Instructions for the task: Lines holding the word "Silent" must be located in the listing below and copied.

Data:

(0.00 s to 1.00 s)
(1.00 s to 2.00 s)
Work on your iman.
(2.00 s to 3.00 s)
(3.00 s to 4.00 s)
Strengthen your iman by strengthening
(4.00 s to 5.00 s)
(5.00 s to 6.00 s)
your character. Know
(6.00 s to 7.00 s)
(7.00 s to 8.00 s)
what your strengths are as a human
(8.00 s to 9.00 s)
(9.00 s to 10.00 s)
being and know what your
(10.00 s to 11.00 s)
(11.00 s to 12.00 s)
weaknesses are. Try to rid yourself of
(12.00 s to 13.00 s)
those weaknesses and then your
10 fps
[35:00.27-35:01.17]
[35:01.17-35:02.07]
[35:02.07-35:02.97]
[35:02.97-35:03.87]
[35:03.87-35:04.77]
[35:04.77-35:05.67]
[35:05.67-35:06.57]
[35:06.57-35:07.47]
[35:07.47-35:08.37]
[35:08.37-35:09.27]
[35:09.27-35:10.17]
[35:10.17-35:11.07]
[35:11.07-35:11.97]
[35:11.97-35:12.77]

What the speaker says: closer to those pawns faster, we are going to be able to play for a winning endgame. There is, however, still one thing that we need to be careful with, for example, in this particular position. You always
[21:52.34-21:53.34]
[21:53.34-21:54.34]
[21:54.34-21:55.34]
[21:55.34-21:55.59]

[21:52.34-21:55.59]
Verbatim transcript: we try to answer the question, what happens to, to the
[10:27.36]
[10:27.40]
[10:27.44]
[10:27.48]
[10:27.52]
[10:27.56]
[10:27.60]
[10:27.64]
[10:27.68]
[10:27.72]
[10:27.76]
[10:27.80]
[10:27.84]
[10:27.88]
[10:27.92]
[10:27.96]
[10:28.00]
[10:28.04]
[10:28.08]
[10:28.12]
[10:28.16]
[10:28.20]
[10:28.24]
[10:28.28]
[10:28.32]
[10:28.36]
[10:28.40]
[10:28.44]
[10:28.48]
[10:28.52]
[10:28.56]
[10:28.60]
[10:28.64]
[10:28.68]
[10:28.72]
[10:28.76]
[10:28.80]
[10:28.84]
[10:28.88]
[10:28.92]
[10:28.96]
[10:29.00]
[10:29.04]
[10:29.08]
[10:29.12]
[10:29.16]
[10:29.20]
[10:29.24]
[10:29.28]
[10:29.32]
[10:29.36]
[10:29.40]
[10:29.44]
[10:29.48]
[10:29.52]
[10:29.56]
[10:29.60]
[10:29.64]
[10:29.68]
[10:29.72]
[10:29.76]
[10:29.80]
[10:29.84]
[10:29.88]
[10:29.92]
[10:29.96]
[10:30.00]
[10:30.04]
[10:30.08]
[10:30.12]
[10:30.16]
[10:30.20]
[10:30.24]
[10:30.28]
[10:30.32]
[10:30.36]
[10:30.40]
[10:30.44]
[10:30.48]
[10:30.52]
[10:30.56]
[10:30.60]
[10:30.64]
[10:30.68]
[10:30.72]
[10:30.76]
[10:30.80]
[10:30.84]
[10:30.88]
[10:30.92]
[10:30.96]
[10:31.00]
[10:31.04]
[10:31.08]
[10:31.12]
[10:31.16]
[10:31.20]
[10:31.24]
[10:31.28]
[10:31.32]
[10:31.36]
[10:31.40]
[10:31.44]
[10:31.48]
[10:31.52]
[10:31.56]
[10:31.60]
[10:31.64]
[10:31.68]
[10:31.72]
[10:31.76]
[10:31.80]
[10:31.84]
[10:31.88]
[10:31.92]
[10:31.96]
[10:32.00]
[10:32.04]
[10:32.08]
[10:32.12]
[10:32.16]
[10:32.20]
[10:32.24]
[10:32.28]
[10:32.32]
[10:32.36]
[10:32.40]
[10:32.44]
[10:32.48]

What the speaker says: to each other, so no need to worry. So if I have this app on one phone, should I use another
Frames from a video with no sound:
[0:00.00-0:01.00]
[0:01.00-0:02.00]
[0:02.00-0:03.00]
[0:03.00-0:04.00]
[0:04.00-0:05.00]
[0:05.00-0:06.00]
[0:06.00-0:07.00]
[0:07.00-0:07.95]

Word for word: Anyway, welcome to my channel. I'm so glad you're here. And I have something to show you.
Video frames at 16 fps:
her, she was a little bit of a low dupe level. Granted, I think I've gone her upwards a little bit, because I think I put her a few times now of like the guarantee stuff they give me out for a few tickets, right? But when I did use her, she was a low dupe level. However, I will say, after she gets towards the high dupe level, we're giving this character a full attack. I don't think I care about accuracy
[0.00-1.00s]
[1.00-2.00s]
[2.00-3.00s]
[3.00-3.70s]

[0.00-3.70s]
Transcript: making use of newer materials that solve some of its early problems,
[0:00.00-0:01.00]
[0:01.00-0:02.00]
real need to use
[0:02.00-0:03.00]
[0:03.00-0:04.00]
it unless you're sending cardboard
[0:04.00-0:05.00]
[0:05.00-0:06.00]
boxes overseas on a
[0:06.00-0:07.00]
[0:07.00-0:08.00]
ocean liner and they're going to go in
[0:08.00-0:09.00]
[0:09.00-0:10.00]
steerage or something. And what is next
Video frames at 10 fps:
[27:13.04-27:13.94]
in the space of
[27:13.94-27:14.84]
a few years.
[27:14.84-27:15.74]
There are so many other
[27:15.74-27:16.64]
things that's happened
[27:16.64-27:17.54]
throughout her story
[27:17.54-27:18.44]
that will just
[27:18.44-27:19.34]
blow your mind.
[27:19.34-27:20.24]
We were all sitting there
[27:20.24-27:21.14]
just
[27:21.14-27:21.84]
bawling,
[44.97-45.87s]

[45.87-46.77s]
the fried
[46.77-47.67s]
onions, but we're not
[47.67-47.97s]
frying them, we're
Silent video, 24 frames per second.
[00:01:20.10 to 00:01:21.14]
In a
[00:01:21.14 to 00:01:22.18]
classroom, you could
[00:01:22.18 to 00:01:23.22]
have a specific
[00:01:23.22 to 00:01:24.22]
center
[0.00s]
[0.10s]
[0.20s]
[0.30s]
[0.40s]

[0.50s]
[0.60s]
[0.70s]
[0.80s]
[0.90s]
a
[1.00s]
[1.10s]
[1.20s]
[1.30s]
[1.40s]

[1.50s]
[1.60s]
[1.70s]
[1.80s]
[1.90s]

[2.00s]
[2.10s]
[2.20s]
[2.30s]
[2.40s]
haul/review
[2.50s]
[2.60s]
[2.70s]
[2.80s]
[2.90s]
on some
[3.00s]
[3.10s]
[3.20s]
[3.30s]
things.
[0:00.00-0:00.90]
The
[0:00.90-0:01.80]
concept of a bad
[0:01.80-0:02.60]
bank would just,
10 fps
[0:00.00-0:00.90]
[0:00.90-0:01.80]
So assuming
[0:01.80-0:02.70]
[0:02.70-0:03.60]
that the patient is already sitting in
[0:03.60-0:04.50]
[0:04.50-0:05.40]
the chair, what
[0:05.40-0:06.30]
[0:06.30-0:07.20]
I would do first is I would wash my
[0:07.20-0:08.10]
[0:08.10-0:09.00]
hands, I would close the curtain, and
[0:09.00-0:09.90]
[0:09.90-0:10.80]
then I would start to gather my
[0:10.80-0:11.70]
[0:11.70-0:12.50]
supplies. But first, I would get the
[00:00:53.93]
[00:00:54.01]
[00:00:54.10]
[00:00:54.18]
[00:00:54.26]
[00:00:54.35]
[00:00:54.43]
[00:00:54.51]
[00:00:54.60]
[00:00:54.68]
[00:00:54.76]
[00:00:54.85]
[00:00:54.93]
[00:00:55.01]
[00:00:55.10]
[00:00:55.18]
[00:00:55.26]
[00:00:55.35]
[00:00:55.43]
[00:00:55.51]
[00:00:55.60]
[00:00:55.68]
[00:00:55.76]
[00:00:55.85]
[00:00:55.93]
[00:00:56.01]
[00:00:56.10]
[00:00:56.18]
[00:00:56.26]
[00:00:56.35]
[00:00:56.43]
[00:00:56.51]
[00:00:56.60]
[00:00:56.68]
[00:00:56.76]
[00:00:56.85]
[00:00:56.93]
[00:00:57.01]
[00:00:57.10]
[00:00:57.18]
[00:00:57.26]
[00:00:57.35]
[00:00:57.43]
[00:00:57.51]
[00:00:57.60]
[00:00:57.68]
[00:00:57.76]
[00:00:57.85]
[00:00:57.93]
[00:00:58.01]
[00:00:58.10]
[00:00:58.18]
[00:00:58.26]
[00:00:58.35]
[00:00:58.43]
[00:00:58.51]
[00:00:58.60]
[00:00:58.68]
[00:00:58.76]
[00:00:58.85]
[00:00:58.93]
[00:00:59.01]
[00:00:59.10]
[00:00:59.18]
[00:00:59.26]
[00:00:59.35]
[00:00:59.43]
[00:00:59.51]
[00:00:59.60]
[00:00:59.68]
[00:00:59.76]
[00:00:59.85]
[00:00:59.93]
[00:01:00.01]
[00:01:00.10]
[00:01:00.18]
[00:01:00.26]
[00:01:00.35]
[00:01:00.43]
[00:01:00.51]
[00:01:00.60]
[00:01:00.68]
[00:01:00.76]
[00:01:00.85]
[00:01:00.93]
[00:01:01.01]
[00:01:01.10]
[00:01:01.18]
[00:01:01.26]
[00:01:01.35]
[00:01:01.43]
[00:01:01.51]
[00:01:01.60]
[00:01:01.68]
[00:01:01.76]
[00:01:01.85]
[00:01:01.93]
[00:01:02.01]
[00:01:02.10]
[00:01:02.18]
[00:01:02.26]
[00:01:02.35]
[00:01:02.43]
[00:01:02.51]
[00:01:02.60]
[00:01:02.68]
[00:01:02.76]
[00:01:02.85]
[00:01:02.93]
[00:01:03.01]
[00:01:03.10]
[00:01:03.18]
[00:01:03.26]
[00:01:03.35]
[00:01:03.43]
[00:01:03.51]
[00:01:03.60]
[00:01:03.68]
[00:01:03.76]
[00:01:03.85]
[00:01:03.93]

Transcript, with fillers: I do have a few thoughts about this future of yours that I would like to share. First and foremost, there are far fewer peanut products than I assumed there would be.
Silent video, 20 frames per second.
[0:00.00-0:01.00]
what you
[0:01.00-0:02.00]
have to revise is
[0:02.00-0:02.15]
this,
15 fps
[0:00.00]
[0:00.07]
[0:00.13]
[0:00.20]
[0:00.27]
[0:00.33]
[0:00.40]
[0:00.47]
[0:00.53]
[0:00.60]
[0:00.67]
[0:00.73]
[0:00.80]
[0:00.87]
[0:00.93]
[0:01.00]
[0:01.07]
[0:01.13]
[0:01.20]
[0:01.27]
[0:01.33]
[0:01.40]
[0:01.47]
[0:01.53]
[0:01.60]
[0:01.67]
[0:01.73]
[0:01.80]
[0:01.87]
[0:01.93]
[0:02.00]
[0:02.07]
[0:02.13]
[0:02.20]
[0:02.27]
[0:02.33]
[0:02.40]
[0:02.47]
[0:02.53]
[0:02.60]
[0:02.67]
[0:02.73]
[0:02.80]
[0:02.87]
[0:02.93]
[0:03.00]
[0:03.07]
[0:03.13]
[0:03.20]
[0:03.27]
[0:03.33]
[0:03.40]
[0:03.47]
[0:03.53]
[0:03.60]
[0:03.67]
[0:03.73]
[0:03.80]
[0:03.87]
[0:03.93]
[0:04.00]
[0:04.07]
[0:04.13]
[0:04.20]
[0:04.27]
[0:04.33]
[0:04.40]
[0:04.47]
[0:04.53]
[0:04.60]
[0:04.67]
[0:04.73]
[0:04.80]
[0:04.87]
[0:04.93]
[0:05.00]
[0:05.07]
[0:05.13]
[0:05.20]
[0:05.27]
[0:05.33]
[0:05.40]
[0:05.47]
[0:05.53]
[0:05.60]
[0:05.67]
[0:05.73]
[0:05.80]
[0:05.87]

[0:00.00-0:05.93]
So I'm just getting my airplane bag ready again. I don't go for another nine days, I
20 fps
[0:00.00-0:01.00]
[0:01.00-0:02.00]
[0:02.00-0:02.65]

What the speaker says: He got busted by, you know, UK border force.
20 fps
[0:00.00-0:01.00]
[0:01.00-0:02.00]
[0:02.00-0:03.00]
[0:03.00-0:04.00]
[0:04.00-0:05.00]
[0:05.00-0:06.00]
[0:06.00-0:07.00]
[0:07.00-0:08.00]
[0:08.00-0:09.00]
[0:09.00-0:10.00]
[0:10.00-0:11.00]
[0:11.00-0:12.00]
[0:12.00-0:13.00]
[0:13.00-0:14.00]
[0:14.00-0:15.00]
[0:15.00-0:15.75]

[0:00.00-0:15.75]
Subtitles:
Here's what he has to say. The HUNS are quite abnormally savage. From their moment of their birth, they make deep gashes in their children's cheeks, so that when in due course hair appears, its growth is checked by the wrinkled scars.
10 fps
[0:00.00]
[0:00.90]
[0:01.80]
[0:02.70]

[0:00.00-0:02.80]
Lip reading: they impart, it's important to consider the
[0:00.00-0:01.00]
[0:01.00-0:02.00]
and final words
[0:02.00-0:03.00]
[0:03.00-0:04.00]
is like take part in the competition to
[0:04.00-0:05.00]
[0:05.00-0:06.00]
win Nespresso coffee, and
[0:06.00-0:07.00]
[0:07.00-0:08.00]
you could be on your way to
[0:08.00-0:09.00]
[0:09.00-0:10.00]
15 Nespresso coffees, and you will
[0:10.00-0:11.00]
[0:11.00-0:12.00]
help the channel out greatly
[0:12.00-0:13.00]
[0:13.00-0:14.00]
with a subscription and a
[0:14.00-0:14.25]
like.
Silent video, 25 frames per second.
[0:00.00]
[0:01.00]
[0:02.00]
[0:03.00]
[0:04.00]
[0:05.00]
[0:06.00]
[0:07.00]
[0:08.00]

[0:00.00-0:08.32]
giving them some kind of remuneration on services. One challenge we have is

Reply to the exercise:
Silent video, 24 frames per second.
Silent video, 20 frames per second.
Silent video, 25 frames per second.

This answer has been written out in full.